Rawls’ ideas especially his ideas about the socioeconomic inequalities seem interesting and worth an analysis. Rawls claims that “social and economic inequalities are to be the greatest benefit of the least advantaged members of society” (Rawls, Political Liberalism, pg 6). Although this claim seems as a social democratic sensitivity for the suppressed groups, classes in Rawls’ theory, many other people criticized Rawls for creating an exit guarantee for the capitalist system. In other words, we can claim that this perspective does not aim to abolish inequalities but rather minimizes it for the sake of the survival of the system. Furthermore, although Rawls talks about the veil of ignorance and describes the original position as a state of ignorance similar to the Rousseau’s state of nature in which men are seen as natural livings who lack humanity, when he explains the necessity of the justice of fairness he gives men’s reciprocal realization of their benefit in political liberalism as an explanation. These are some points where Rawls’s theory seems confusing. Moreover, although it was a well-known and appreciated theoretical work, it would be difficult to apply his “difference principle” to real life in this abstract form.

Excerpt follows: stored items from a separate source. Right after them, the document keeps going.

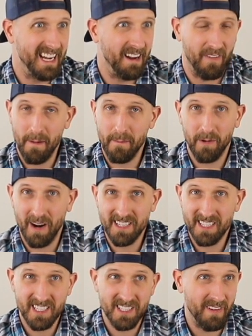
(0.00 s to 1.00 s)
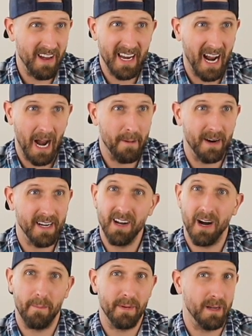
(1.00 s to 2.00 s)
if I'm a Redskins fan, I might
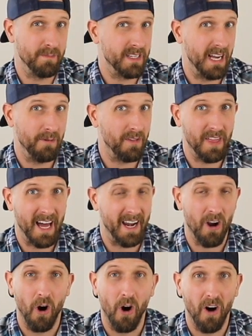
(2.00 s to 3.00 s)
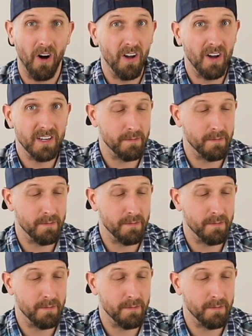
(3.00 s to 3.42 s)
not be upset with that at all.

- Rawls, John, “Political Liberalism”
- Rawls, John, 1971, “A Theory of Justice”, Cambridge Mass.: Harvard University Press
- Dictionary.com, http://www.dictionary.com
 Social Contract: An agreement among the members of an organized society or between the governed and the government defining and limiting the rights and duties of each.
 State of nature: A wild primitive state untouched by civilization.
 Veil: Something that conceals, separates, or screens like a curtain.